**Required work:**
The answer must be an exact transcription of the lines below from the first through the one containing "[0:04.00-0:05.00]", with the pictures left out; please add nothing else.
----- Data to process
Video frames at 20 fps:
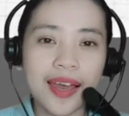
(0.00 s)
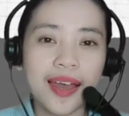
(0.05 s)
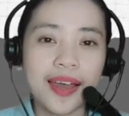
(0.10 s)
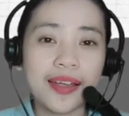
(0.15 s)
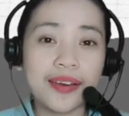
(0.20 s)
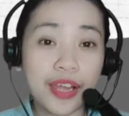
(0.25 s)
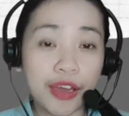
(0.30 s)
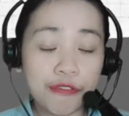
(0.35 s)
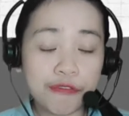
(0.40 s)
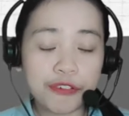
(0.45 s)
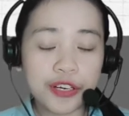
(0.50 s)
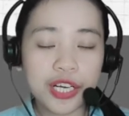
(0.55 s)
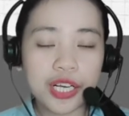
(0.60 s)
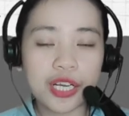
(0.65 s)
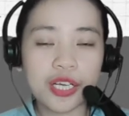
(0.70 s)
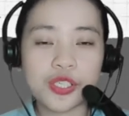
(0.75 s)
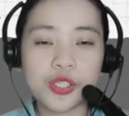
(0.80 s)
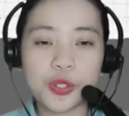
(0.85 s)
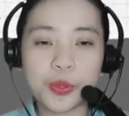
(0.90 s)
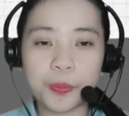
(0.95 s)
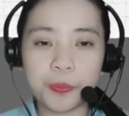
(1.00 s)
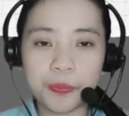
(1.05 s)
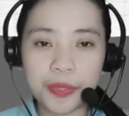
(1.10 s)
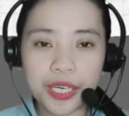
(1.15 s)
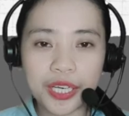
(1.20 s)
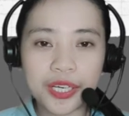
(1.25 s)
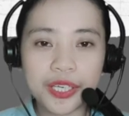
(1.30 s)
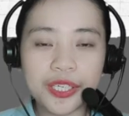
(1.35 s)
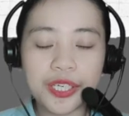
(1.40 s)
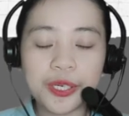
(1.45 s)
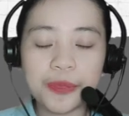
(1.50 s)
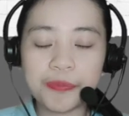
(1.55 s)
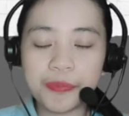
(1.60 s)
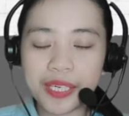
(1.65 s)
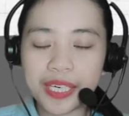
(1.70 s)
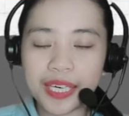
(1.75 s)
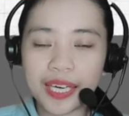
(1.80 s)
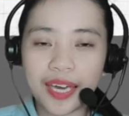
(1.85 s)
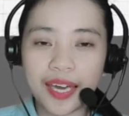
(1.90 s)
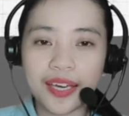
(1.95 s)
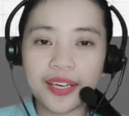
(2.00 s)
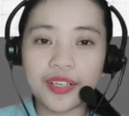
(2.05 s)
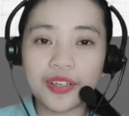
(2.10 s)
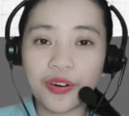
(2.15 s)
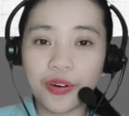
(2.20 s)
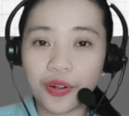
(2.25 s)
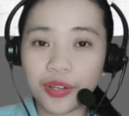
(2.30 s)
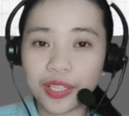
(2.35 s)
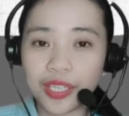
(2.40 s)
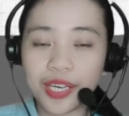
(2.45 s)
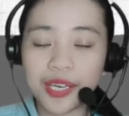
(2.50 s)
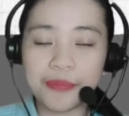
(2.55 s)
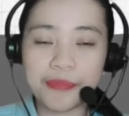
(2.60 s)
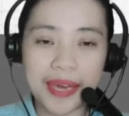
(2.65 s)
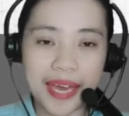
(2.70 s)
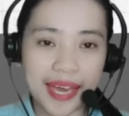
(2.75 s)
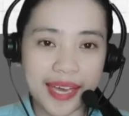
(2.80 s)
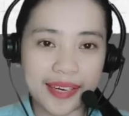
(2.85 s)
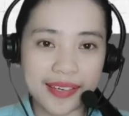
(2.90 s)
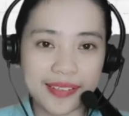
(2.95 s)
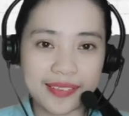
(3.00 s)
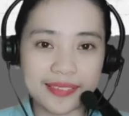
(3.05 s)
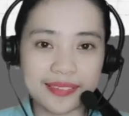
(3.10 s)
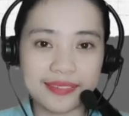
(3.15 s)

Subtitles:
never a superior being calling man.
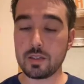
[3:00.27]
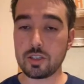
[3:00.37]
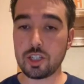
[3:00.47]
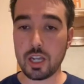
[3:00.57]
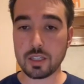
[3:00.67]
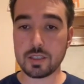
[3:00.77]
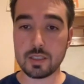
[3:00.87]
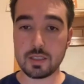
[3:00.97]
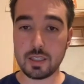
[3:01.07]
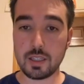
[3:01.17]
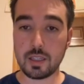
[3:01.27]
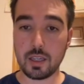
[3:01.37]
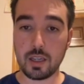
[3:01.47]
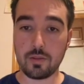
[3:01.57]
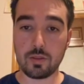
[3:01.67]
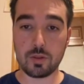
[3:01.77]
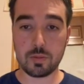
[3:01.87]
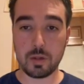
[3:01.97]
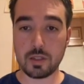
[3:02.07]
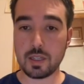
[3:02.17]
checks to see if the
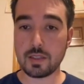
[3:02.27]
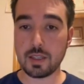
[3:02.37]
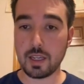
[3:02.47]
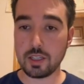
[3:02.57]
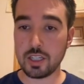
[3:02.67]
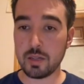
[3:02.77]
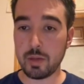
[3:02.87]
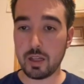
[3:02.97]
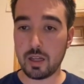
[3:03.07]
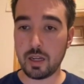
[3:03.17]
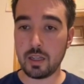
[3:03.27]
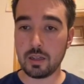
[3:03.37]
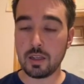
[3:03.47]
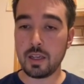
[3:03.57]
response has HTML on it.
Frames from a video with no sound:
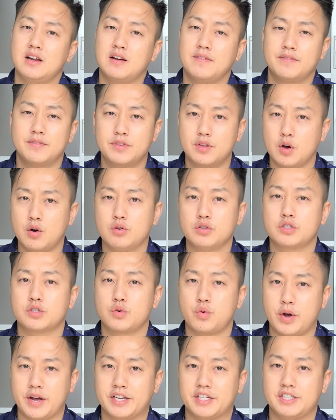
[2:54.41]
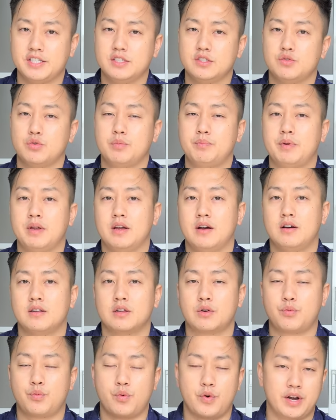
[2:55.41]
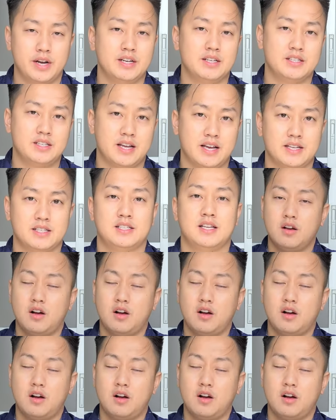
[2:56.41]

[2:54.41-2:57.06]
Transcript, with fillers: of those questions will be on the written test.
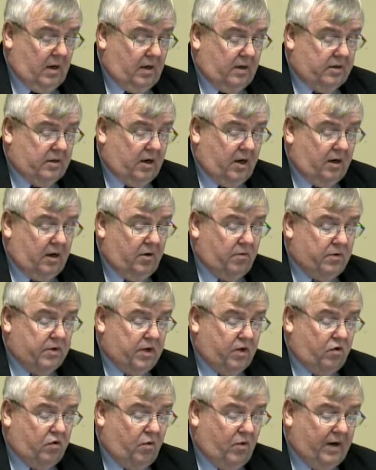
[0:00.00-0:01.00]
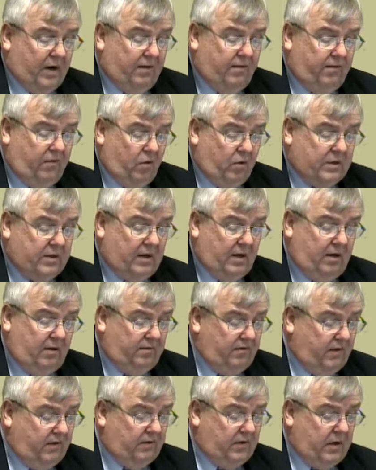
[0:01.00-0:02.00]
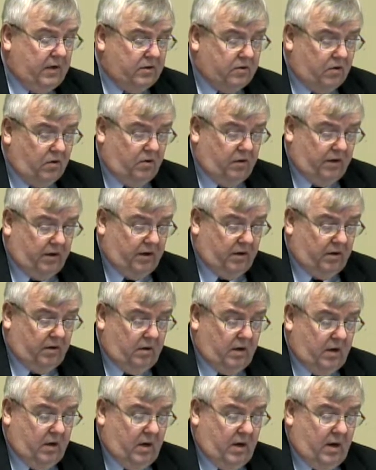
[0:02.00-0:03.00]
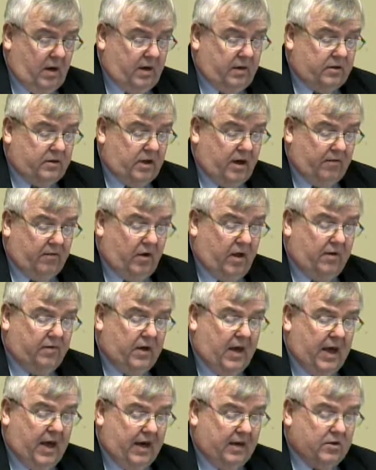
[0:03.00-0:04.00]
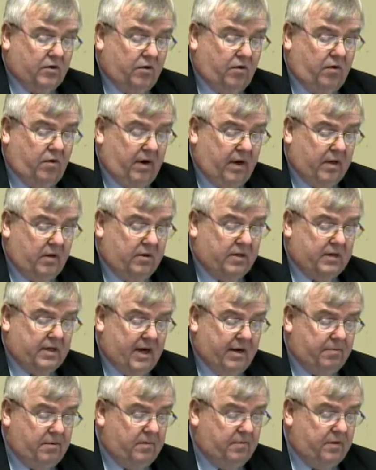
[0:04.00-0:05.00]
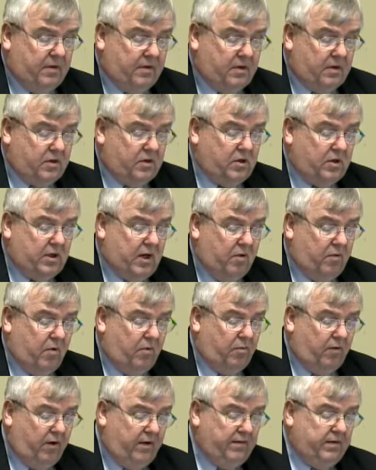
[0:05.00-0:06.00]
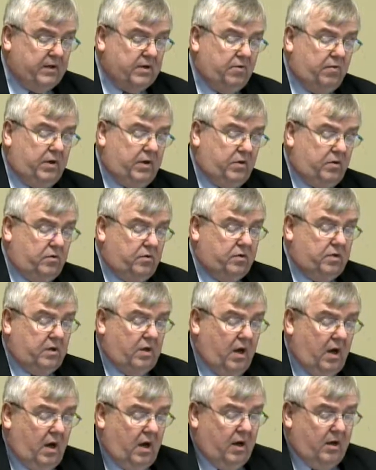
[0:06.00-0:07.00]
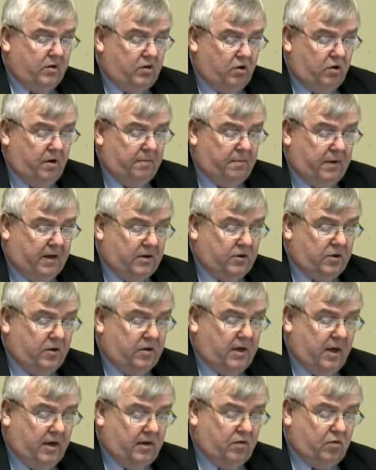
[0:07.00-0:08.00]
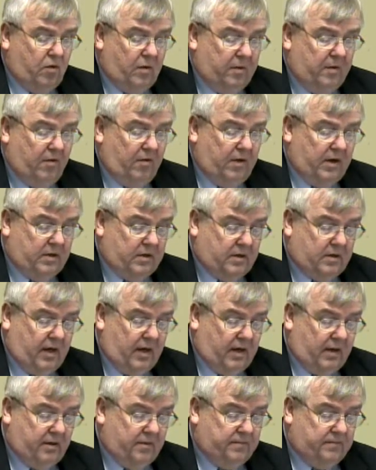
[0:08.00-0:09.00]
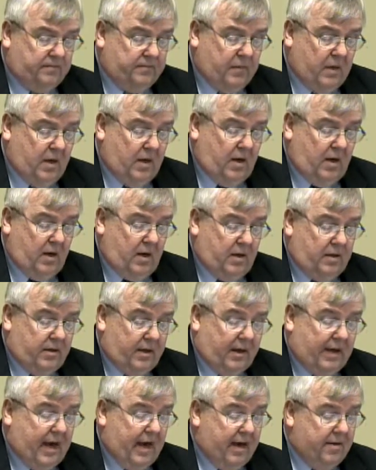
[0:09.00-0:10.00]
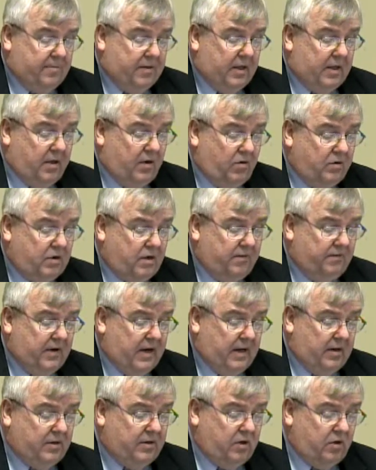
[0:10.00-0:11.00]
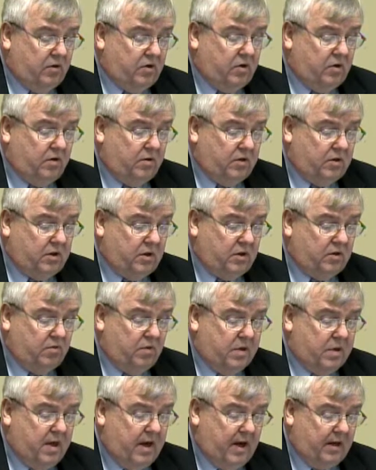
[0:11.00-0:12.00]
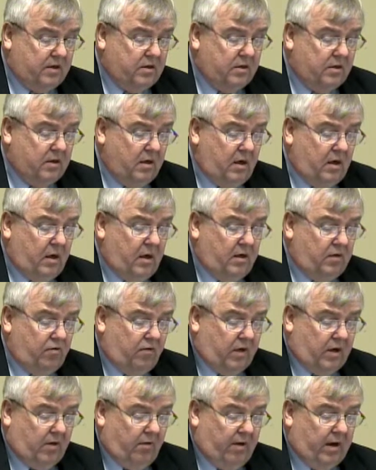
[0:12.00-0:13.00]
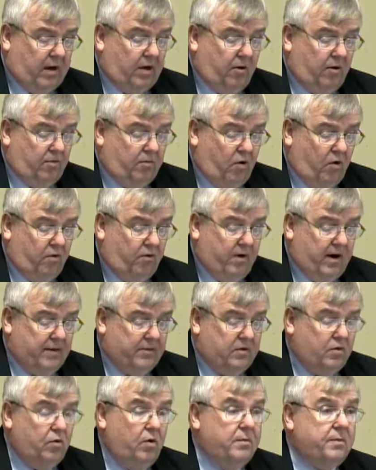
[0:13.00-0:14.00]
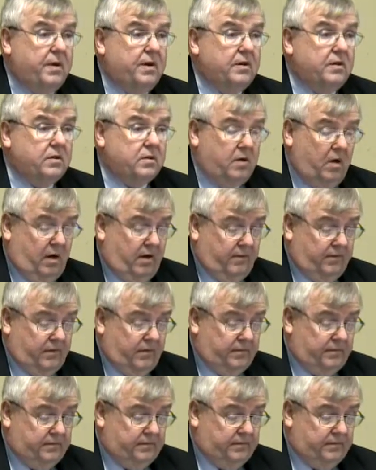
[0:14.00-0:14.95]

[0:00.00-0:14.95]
Starting with the 2014-15 school year, several of the extracurricular stipend positions that were previously reduced due to budget cuts will be reinstated. The cap on the use of volunteers to assist with extracurricular programs will be dissolved.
----------
**Output for this task:**
Video frames at 20 fps:
(0.00 s)
(0.05 s)
(0.10 s)
(0.15 s)
(0.20 s)
(0.25 s)
(0.30 s)
(0.35 s)
(0.40 s)
(0.45 s)
(0.50 s)
(0.55 s)
(0.60 s)
(0.65 s)
(0.70 s)
(0.75 s)
(0.80 s)
(0.85 s)
(0.90 s)
(0.95 s)
(1.00 s)
(1.05 s)
(1.10 s)
(1.15 s)
(1.20 s)
(1.25 s)
(1.30 s)
(1.35 s)
(1.40 s)
(1.45 s)
(1.50 s)
(1.55 s)
(1.60 s)
(1.65 s)
(1.70 s)
(1.75 s)
(1.80 s)
(1.85 s)
(1.90 s)
(1.95 s)
(2.00 s)
(2.05 s)
(2.10 s)
(2.15 s)
(2.20 s)
(2.25 s)
(2.30 s)
(2.35 s)
(2.40 s)
(2.45 s)
(2.50 s)
(2.55 s)
(2.60 s)
(2.65 s)
(2.70 s)
(2.75 s)
(2.80 s)
(2.85 s)
(2.90 s)
(2.95 s)
(3.00 s)
(3.05 s)
(3.10 s)
(3.15 s)

Subtitles:
never a superior being calling man.
[3:00.27]
[3:00.37]
[3:00.47]
[3:00.57]
[3:00.67]
[3:00.77]
[3:00.87]
[3:00.97]
[3:01.07]
[3:01.17]
[3:01.27]
[3:01.37]
[3:01.47]
[3:01.57]
[3:01.67]
[3:01.77]
[3:01.87]
[3:01.97]
[3:02.07]
[3:02.17]
checks to see if the
[3:02.27]
[3:02.37]
[3:02.47]
[3:02.57]
[3:02.67]
[3:02.77]
[3:02.87]
[3:02.97]
[3:03.07]
[3:03.17]
[3:03.27]
[3:03.37]
[3:03.47]
[3:03.57]
response has HTML on it.
Frames from a video with no sound:
[2:54.41]
[2:55.41]
[2:56.41]

[2:54.41-2:57.06]
Transcript, with fillers: of those questions will be on the written test.
[0:00.00-0:01.00]
[0:01.00-0:02.00]
[0:02.00-0:03.00]
[0:03.00-0:04.00]
[0:04.00-0:05.00]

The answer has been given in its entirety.